Bertemu Mitzi

940 71 8
                                    

'Jadi sebenarnya, dia itu siapa?'

Ginting menepati janjinya. Sekarang weekend dan dia mengajak Alen untuk pergi keliling kota.

Ginting dan Alen sudah pergi ke berbagai tempat. Mulai ke BEC *Bandung Electronic Center*, PVJ *Paris van Java*, Ciwalk sampai sekarang mereka berhenti di sebuah restoran yang harganya murah dan mudah di jangkau.

"Ih, aku mau ke RTPD *Rumah The Panasdalam*, Gin. Pengin ketemu ayah Pidi Baiq." protes Alen saat dia tahu Ginting hendak memarkirkan motornya.

"Ayo, turun." Ajak Ginting. Namun, Alen mengeratkan pelukannya pada pemuda itu.

"Gak mau." Alen kalau lagi manja begini suka bikin gemas deh. "Ayo ke sana."

"Itu di daerah GOR Saparua. Jaraknya jauh dari sini, sayang." Mendengar ucapan Ginting yang melembut, Alen mulai melepaskan pelukannya. Dia kemudian turun dari motor Ginting, tak lupa dengan raut wajah yang ditekuk.

Masalahnya, Alen mengidolakan sosok Pidi Baiq. Ya meskipun tak seperti pada Bernard Batubara atau Fiersa Besari. Tapi ini kesempatan emas karena ayah Pidi sedang berada di RTPD.

"Jangan kesel gitu, dong.

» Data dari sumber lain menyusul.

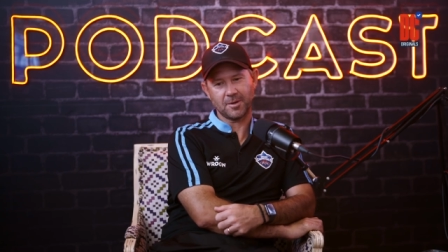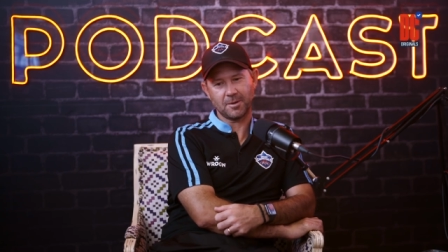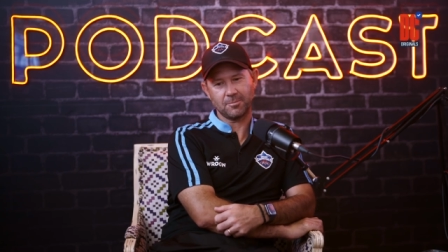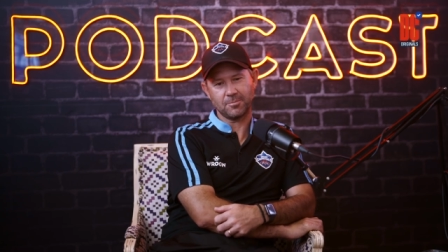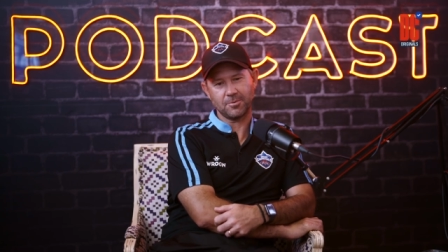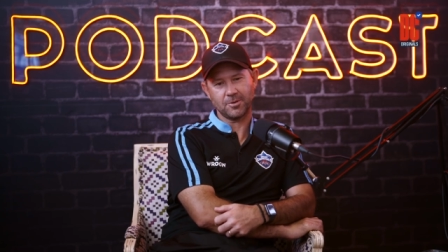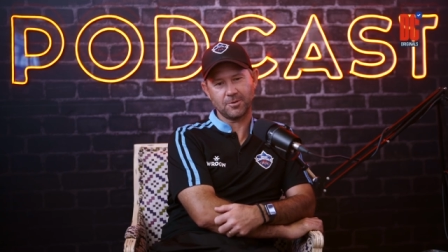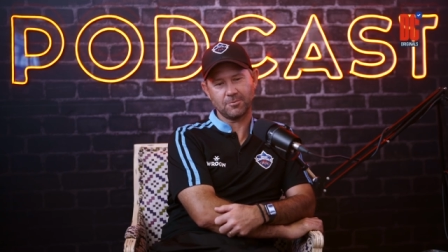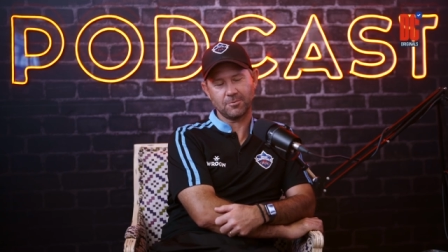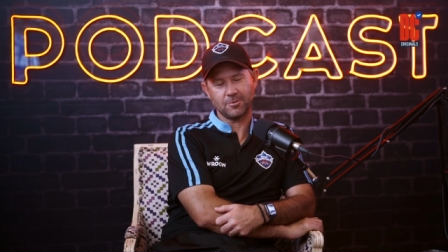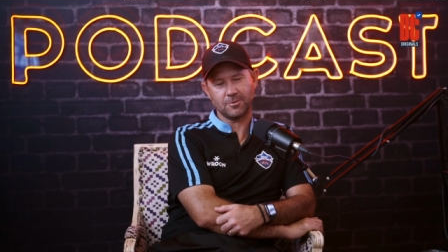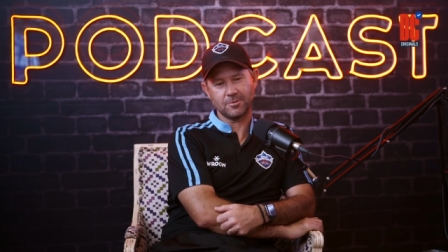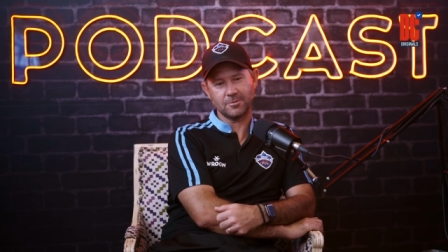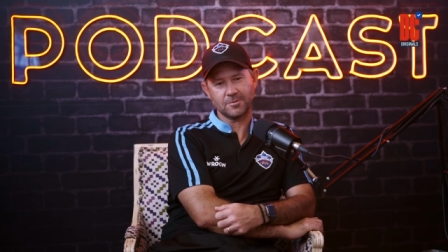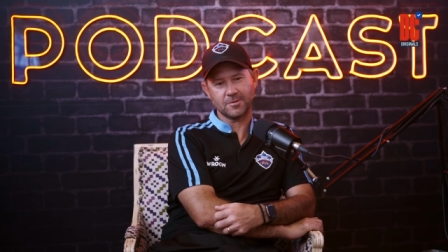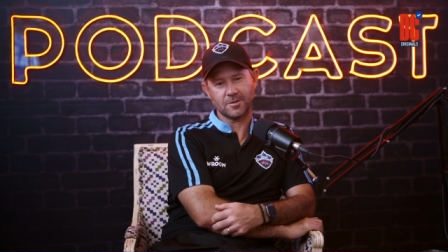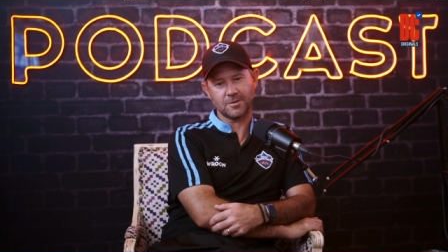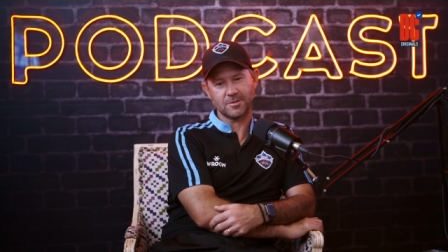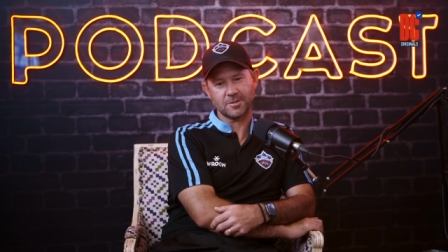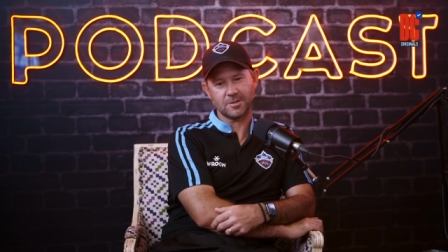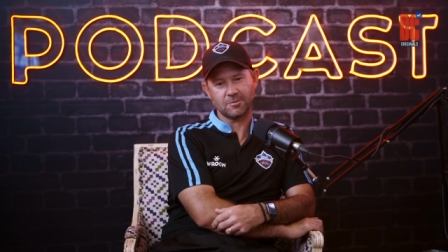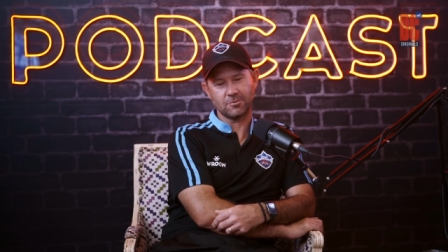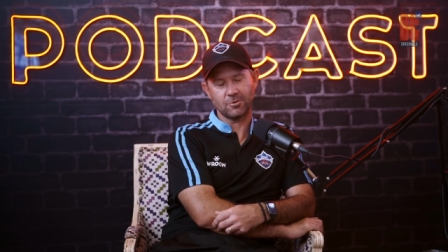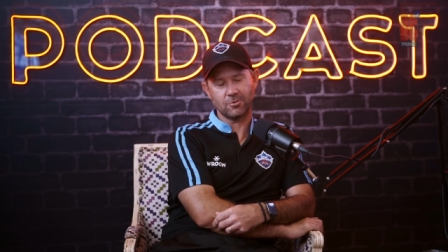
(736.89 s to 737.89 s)
bat pretty well as
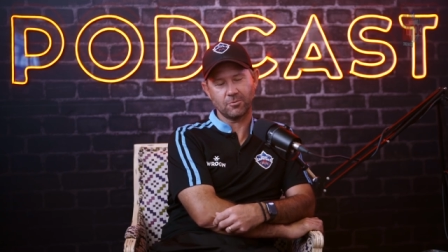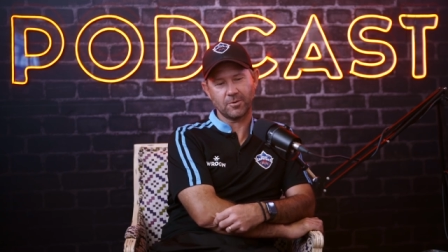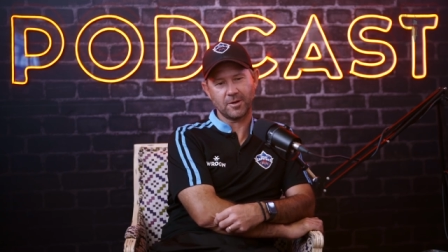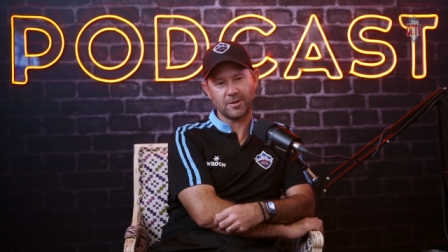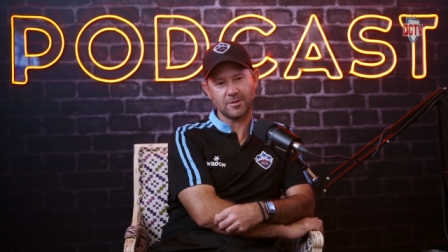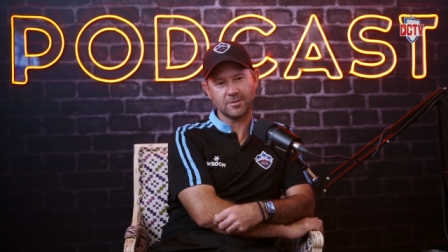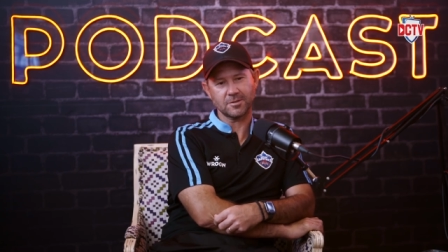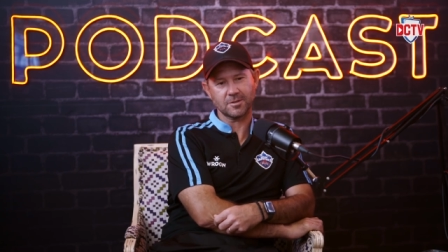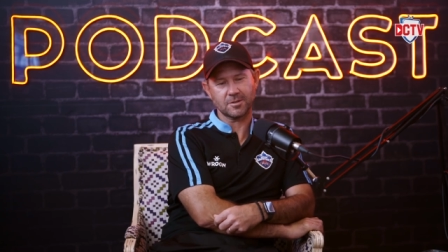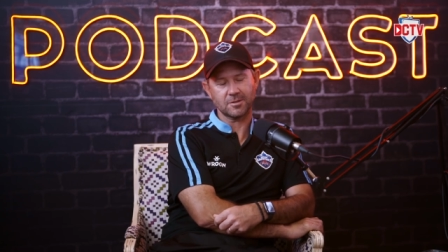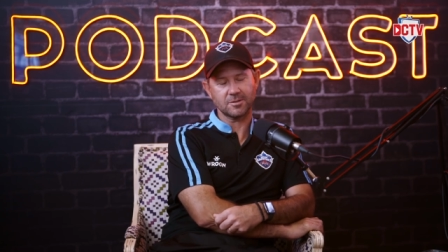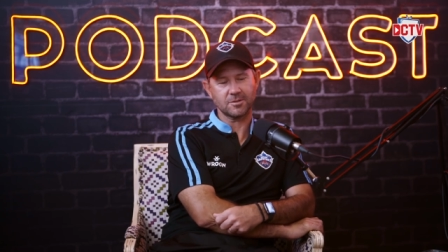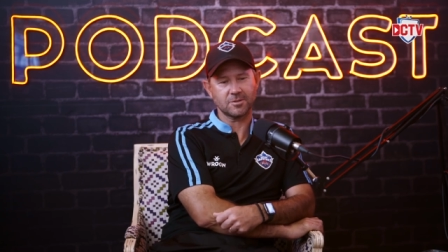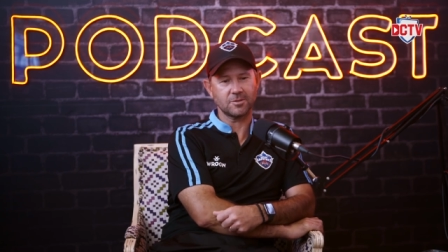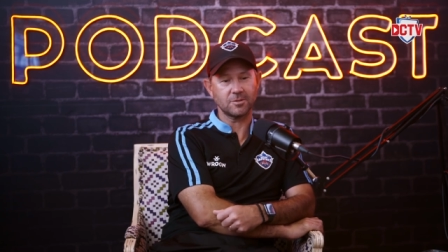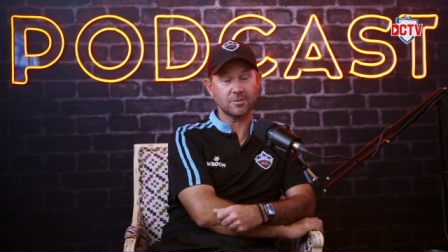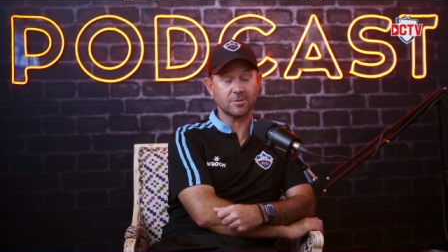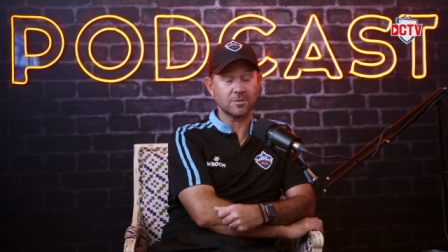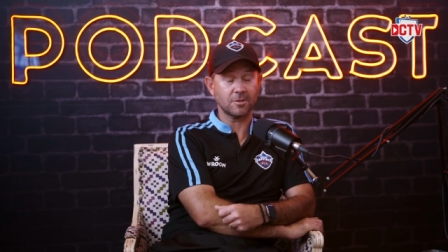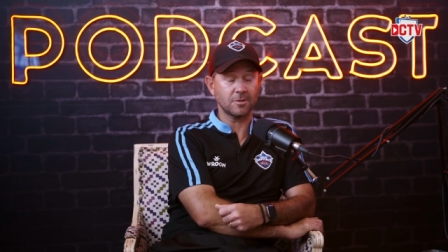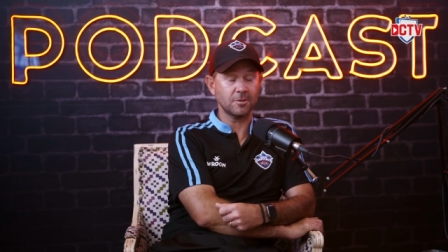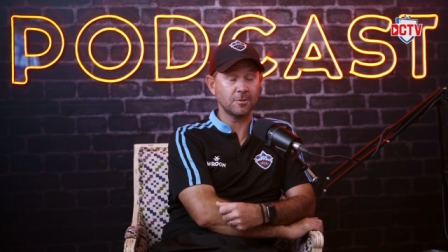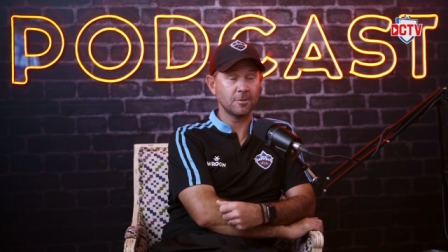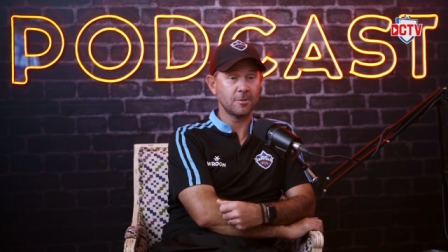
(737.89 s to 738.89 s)
far as their all rounders are
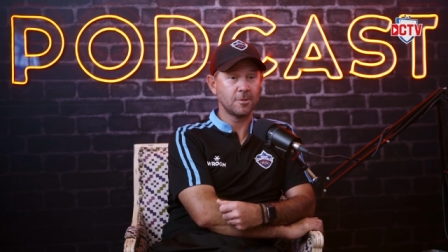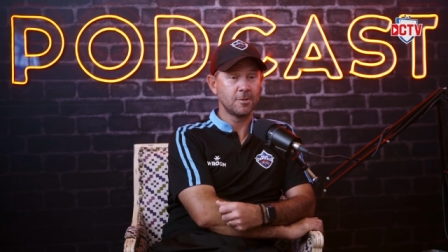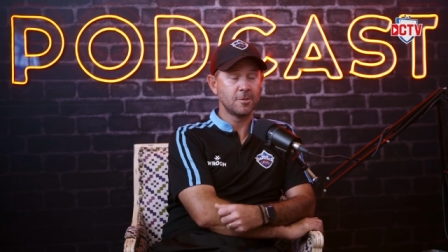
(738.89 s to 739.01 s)
concerned. So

Jelek tuh mukanya." Alen tak peduli. Dia hanya ingin bertemu dengan ayah Pidi. Belajar dan ngobrol dengan bahasa Belanda yang baik dan benar. Juga foto bareng dengan pose ngupil menggunakan jari kelingking.

"Kapan-kapan kita ke sana. Aku yang anterin."

"Bener, ya?"

"Iya beneran. Udah ayo masuk." Ginting menggenggam tangan Alen dan mulai memasuki restoran.

"Janji loh, ya?" Ginting mengangguk meyakinkan.

Ginting membawa Alen ke meja nomor 12 paling pojok. Ya sudahlah tak apa, mending menikmati waktu berdua dengan Ginting. Itu sudah cukup, kok.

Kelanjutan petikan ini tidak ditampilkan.